YOUR ASSIGNMENT:
In the copy, include no pictures, but reproduce every record exactly.

[Stored data entries]
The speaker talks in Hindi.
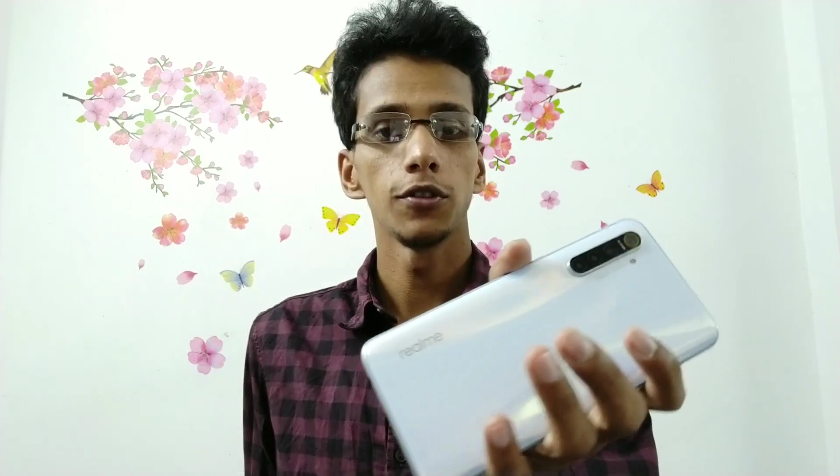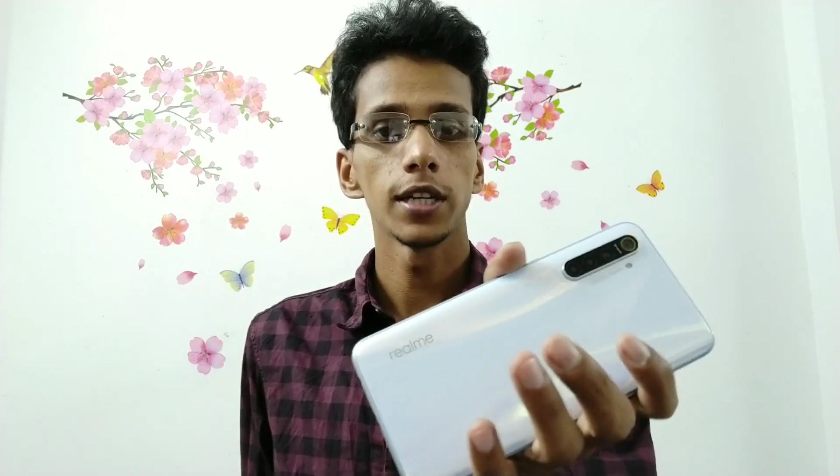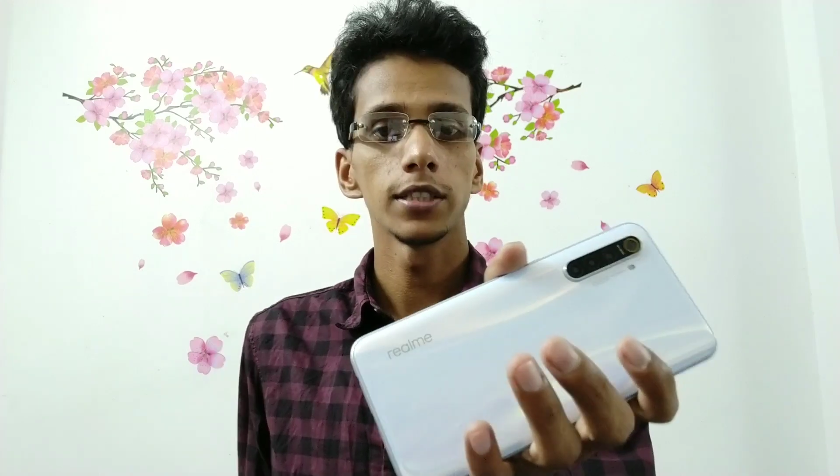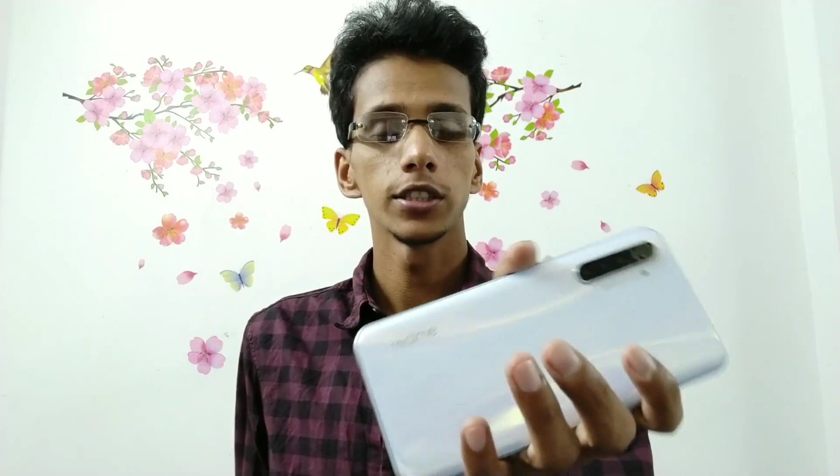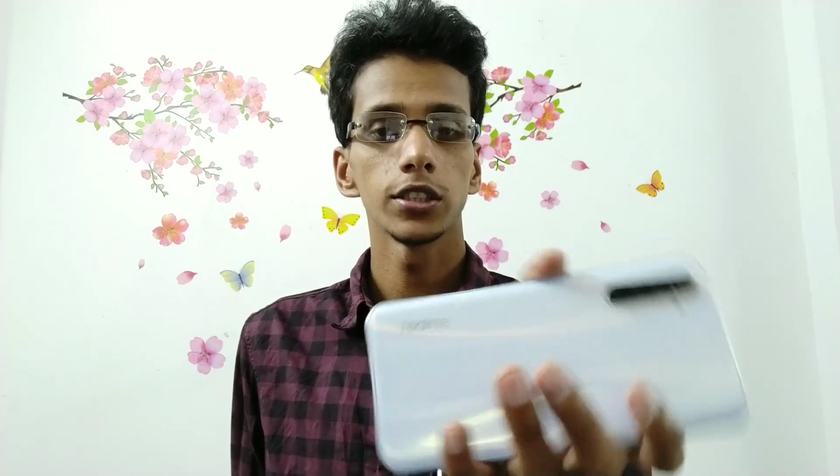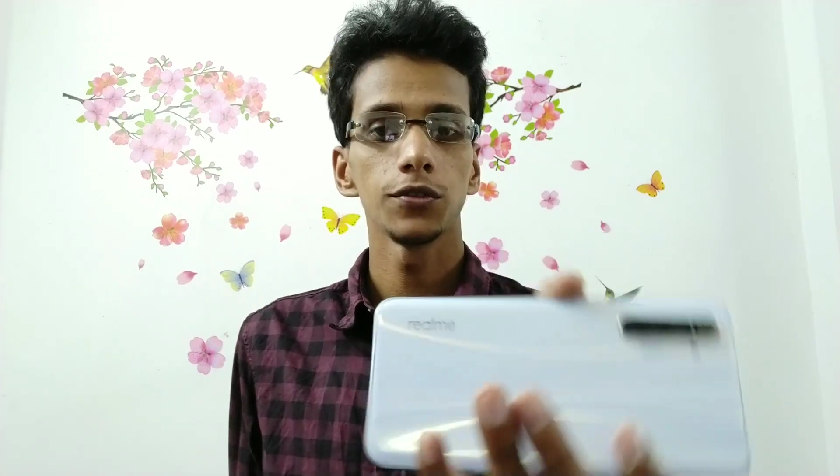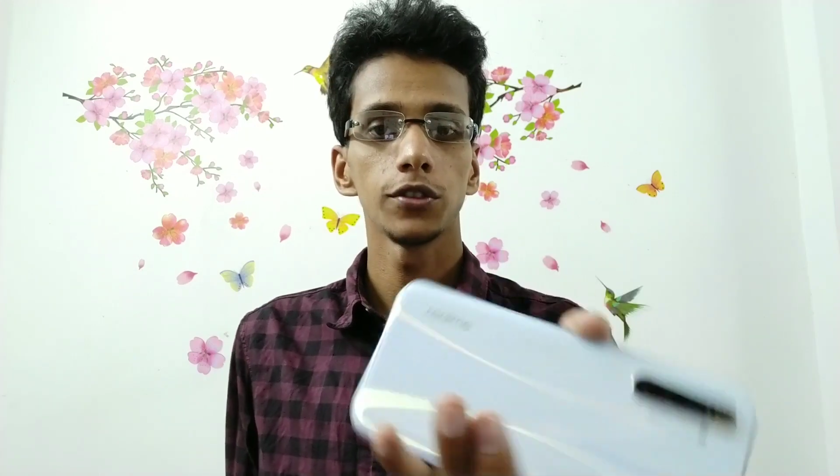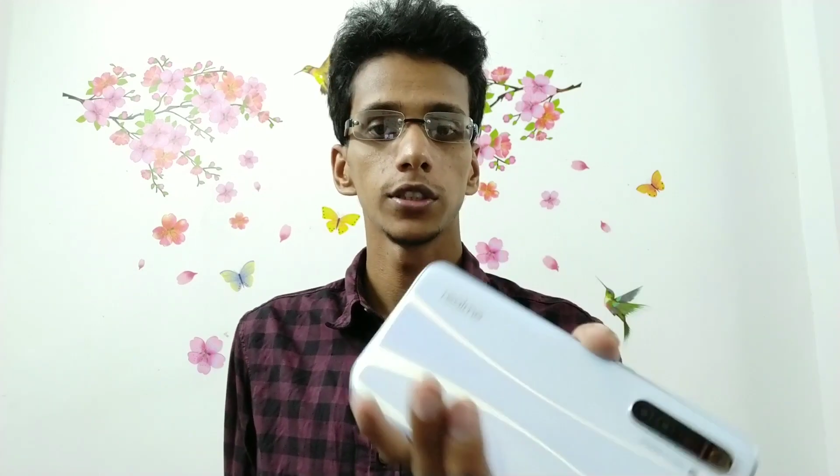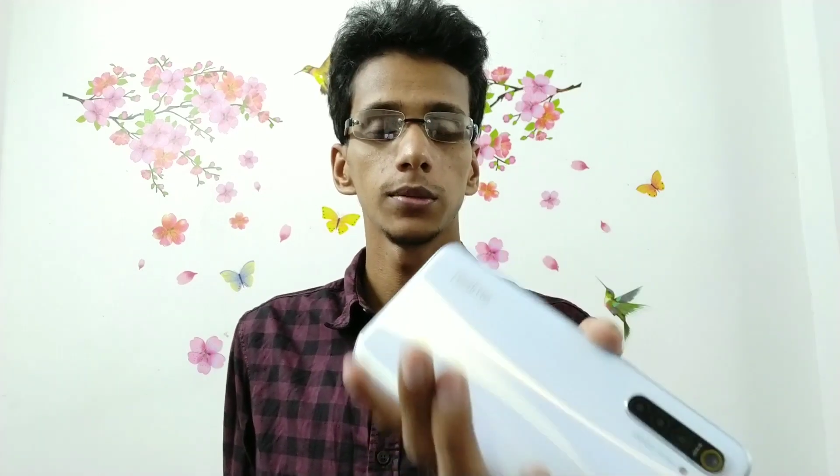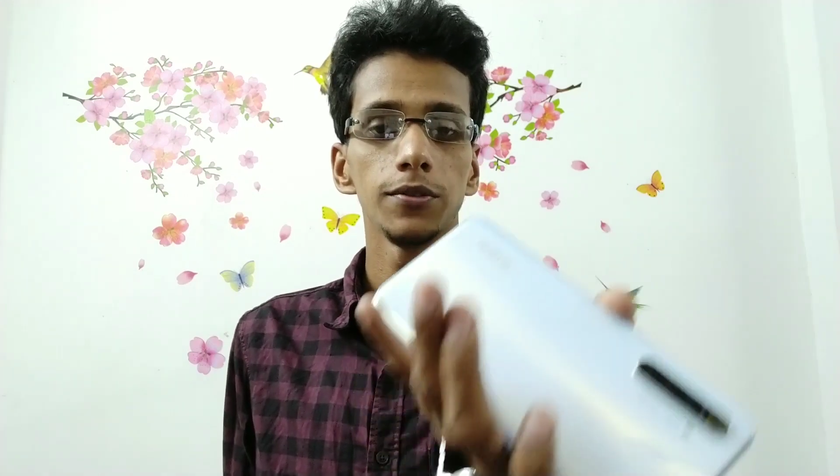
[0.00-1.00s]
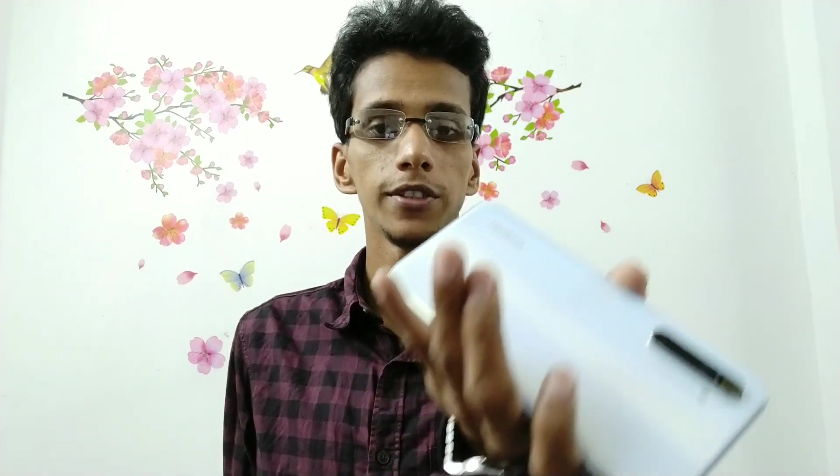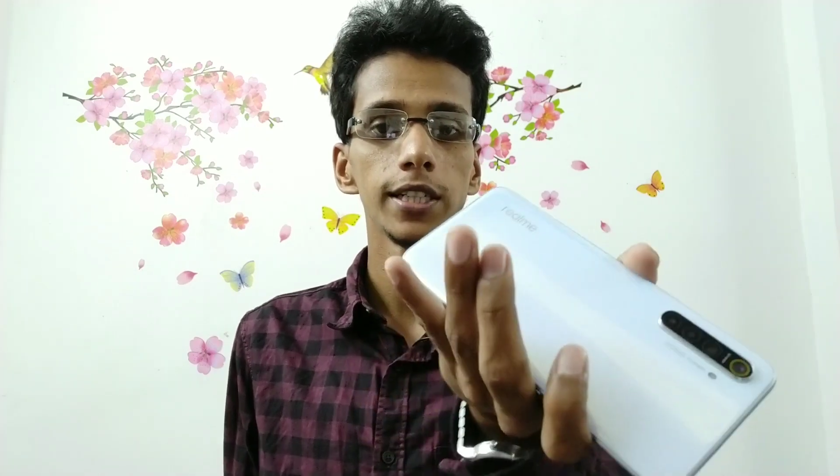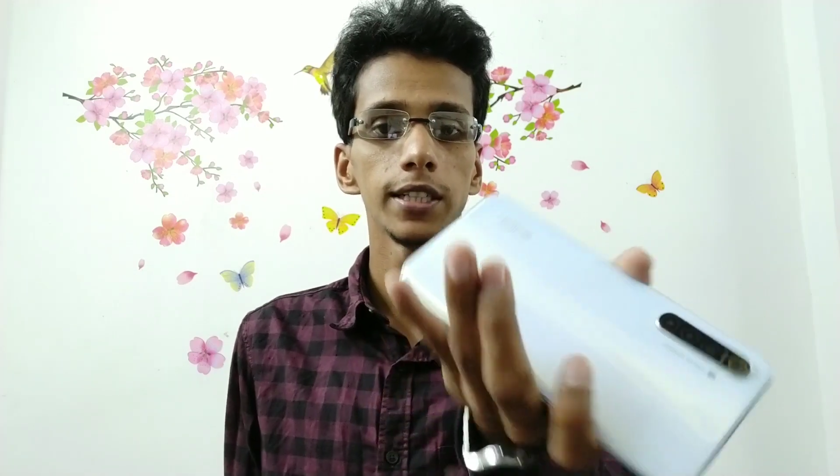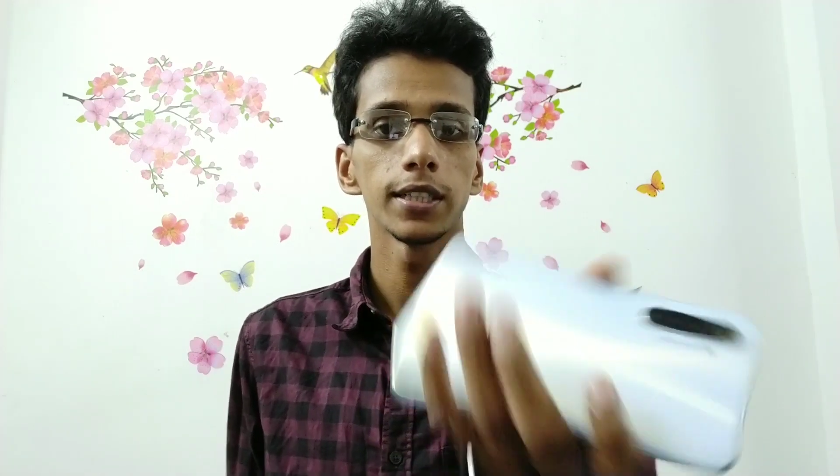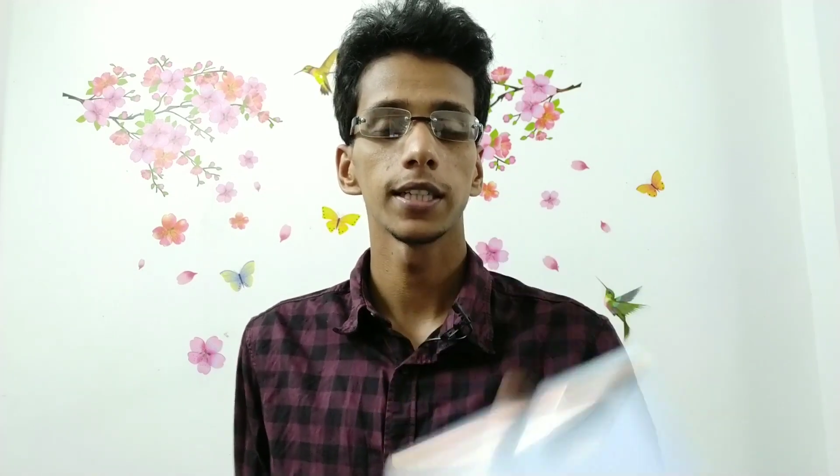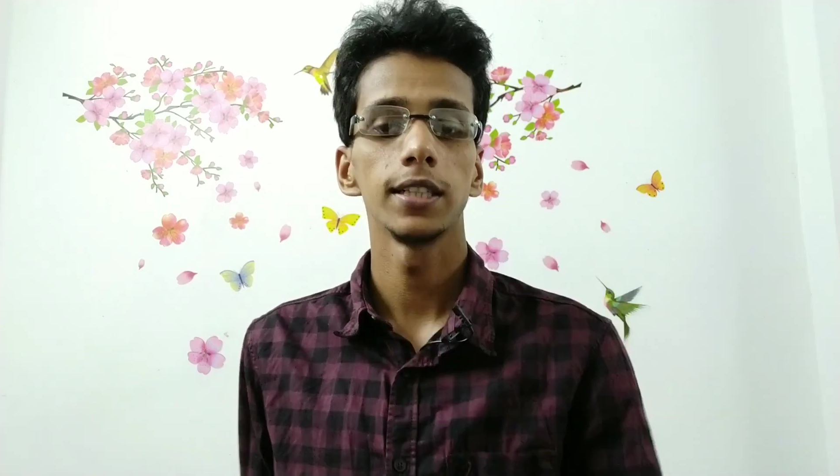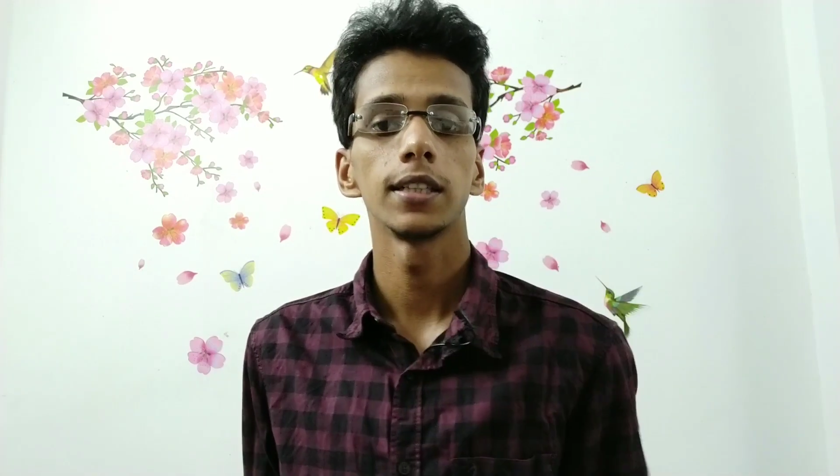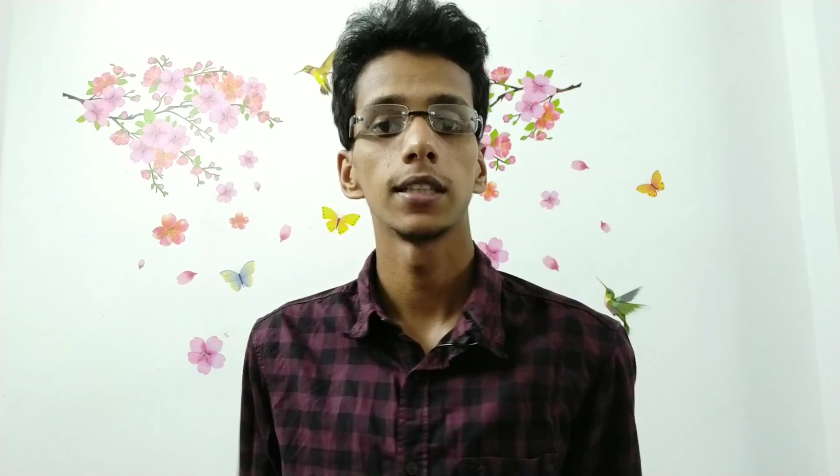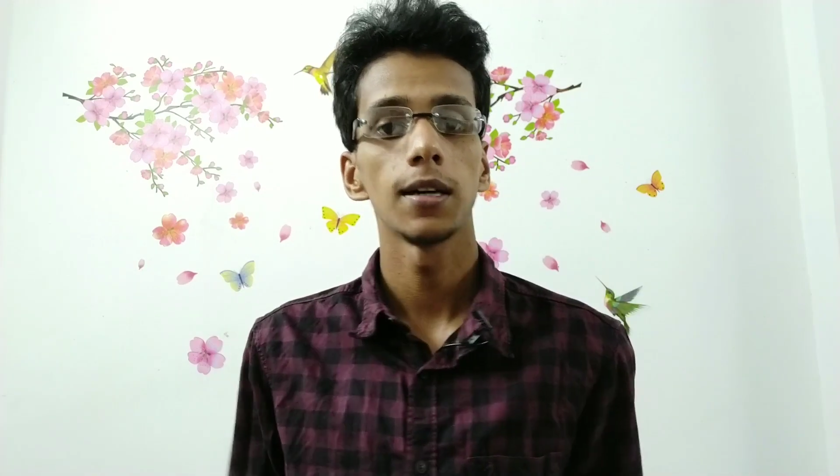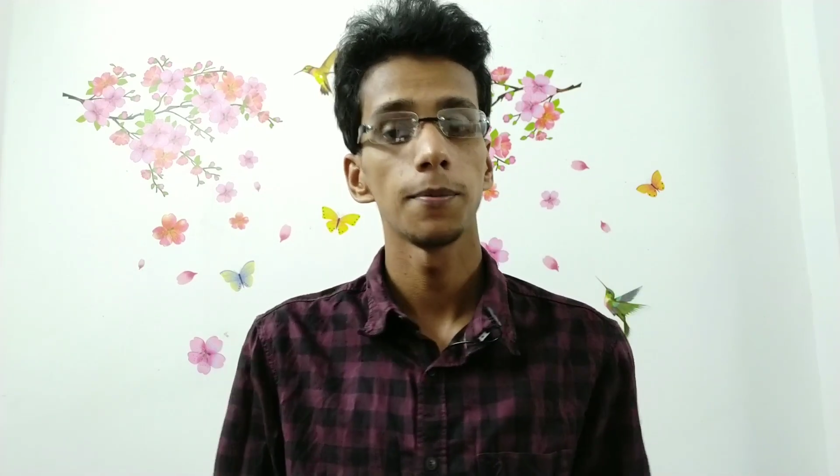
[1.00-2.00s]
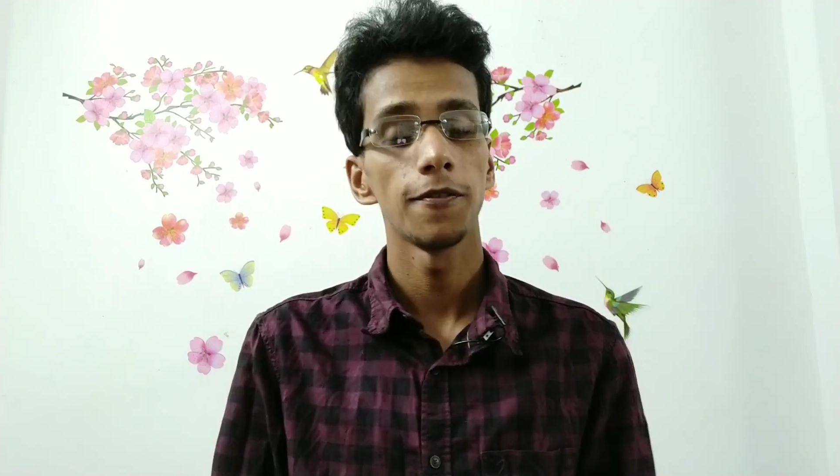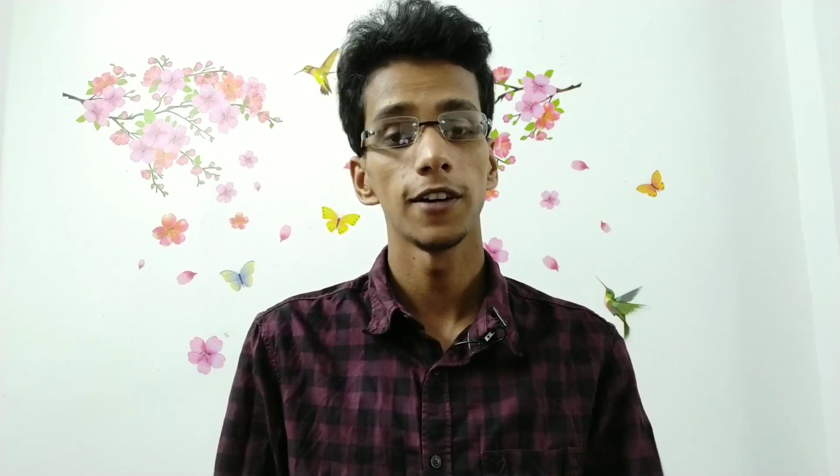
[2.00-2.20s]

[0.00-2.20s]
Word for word: फोर एंड सिक्सटी फोर जी बी वेरियंट खरीदा था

RESPONSE FOR THIS EXERCISE:
The speaker talks in Hindi.
[0.00-1.00s]
[1.00-2.00s]
[2.00-2.20s]

[0.00-2.20s]
Word for word: फोर एंड सिक्सटी फोर जी बी वेरियंट खरीदा था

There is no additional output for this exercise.